Türkçe’de gaslighting için günlük dile yerleşmiş tek kelimelik bir karşılık yok. En yakın ve doğru karşılıklar algı çarpıtması veya gerçeklik saptırması olabilir. Akademik metinlerde bazen “psikolojik gerçeklik bozma” gibi ifadeler de kullanılıyor.

Peki neden “gaslight”, yani gaz lambası deniyor?
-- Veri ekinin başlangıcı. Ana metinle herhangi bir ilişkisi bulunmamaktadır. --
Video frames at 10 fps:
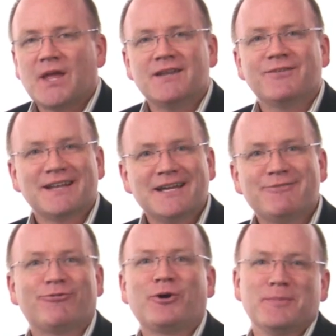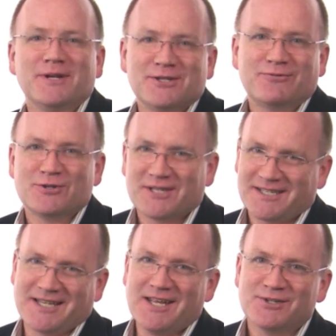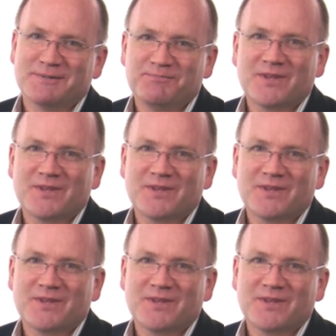And if you like formulas for success,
Kökeni 1938’de Patrick Hamilton tarafından yazılan Gas Light adlı tiyatro oyunu. Bu oyunda bir adam, evdeki gaz lambalarının ışığını bilinçli olarak kısıyor, sonra da karısına “ışık hiç değişmedi, sen hayal görüyorsun” diyerek onun aklından şüphe etmesini sağlıyor. Kadın zamanla gerçekten delirdiğini sanmaya başlıyor. Yani ışık kısılıyor, gerçek inkar ediliyor ve kurbanın gerçeklik algısı sistemli biçimde saptırılıyor. 
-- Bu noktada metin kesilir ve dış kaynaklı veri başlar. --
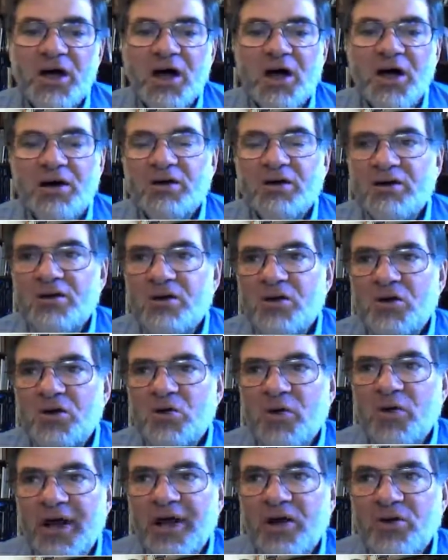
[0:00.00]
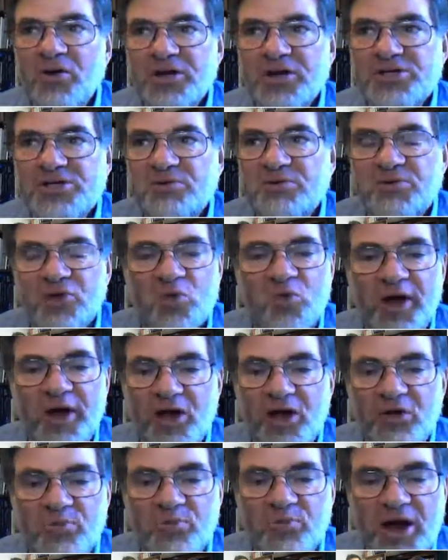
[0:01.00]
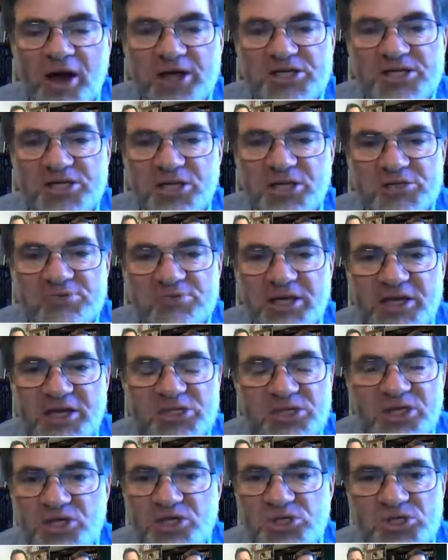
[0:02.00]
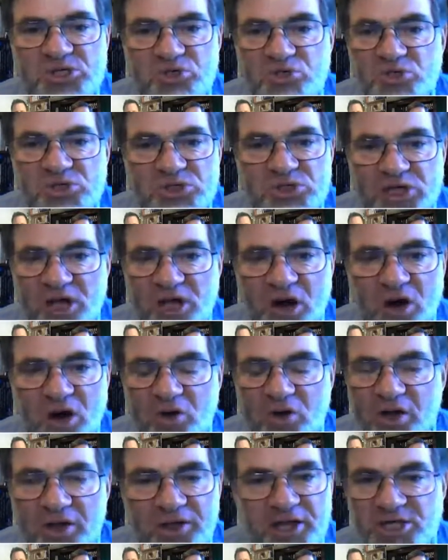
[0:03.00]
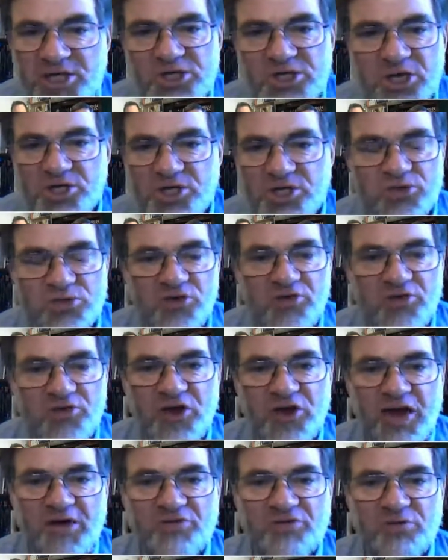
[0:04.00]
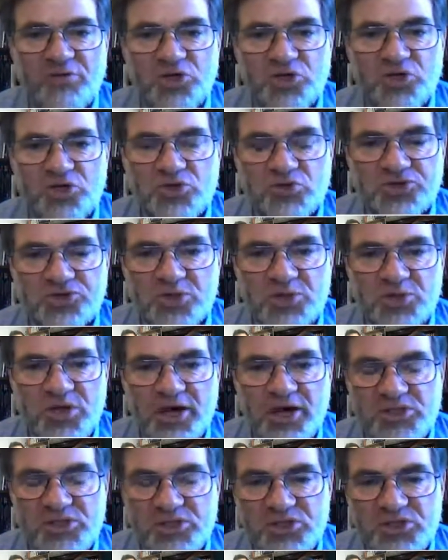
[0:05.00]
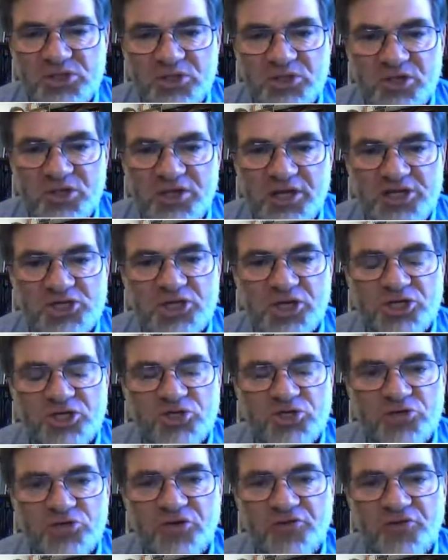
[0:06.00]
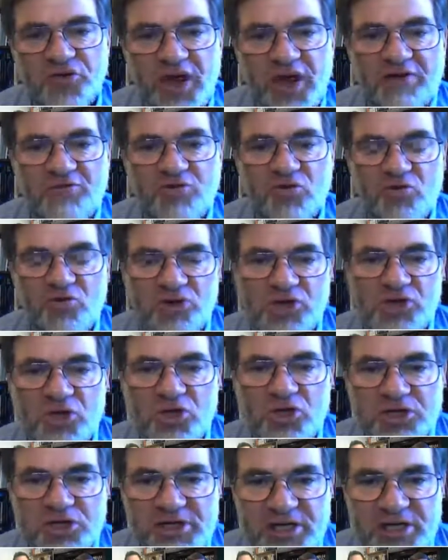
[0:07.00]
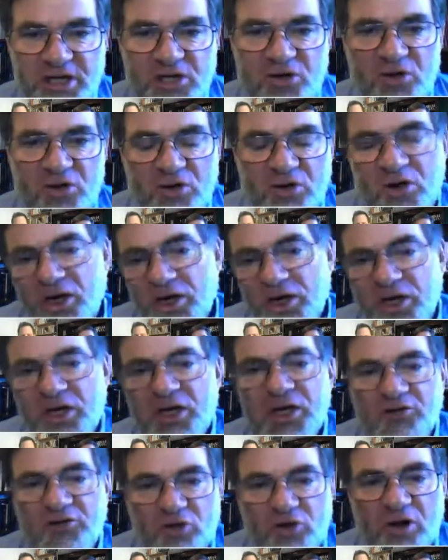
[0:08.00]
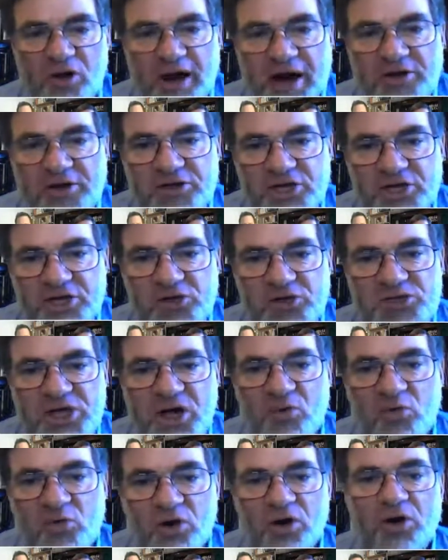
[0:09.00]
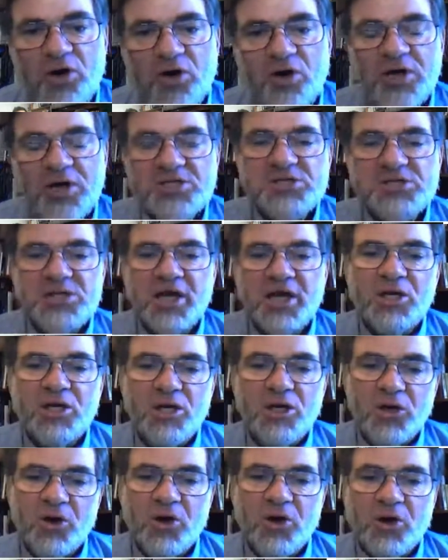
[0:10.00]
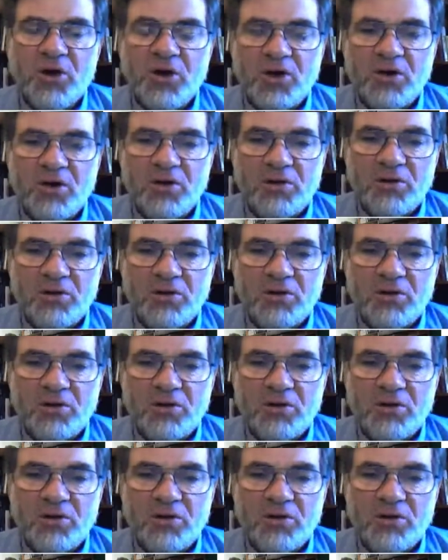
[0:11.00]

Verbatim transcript: uh, Quakerism and Quaker process makes things too slow. That's not true if you have the mutual trust. Mm-hmm. That's not true if you have a really good leader, if we're allowed to use that word, or let's say clerk.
Hikaye daha sonra 1940 ve 1944 yıllarında sinemaya uyarlanır. Özellikle 1944 yapımı film sayesinde kavram geniş kitlelerce tanınır ve yaygınlaşır.

Bugün kullanılan yöntem tam olarak budur. Gerçek değiştirilmez, senin gerçeği algılama biçimin çarpıtılır.

Fakat bunu sadece yakın çevrenizdekiler yapmaz. Siyasal iktidarlar ya da güçlü politik aktörler de toplumun yaşadığı gerçekleri inkar ederek insanları kendi algılarından şüpheye düşürebilir. Gerçekler çarpıtılır, olmayan başarılar abartılır, sorumluluk başkalarına yüklenir. Zamanla insanlar gördüklerine değil, kendilerine söylenene inanmayı öğrenir.

Bu yöntemle amaç, gerçeği çözmek değil, gerçeği tartışılmaz hale getirmektir. Buna political gaslighting, yani politik alanda uygulanan sistemli bir algı çarpıtması denir.

Bu, toplumu ikna etmekten çok, kafasını karıştırarak sorgulama gücünü felç eden bilinçli bir manipülasyon biçimidir. Yaşanan yoksulluğu inkar edip insanlara “çıkar cebindeki telefonu” demek, hukuksuzluğu görmezden gelip “burası hukuk devleti” diye ısrar etmek politik bir algı çarpıtmasıdır.

Milyonlarca seçmeni yok sayıp azınlık ilan etmek de öyledir.

Aslında gerçek değişmez, sadece inkar edilir. Amaç ikna etmek değil, insanların aklından şüphe etmesini sağlamaktır. İşte buna gaslighting denir.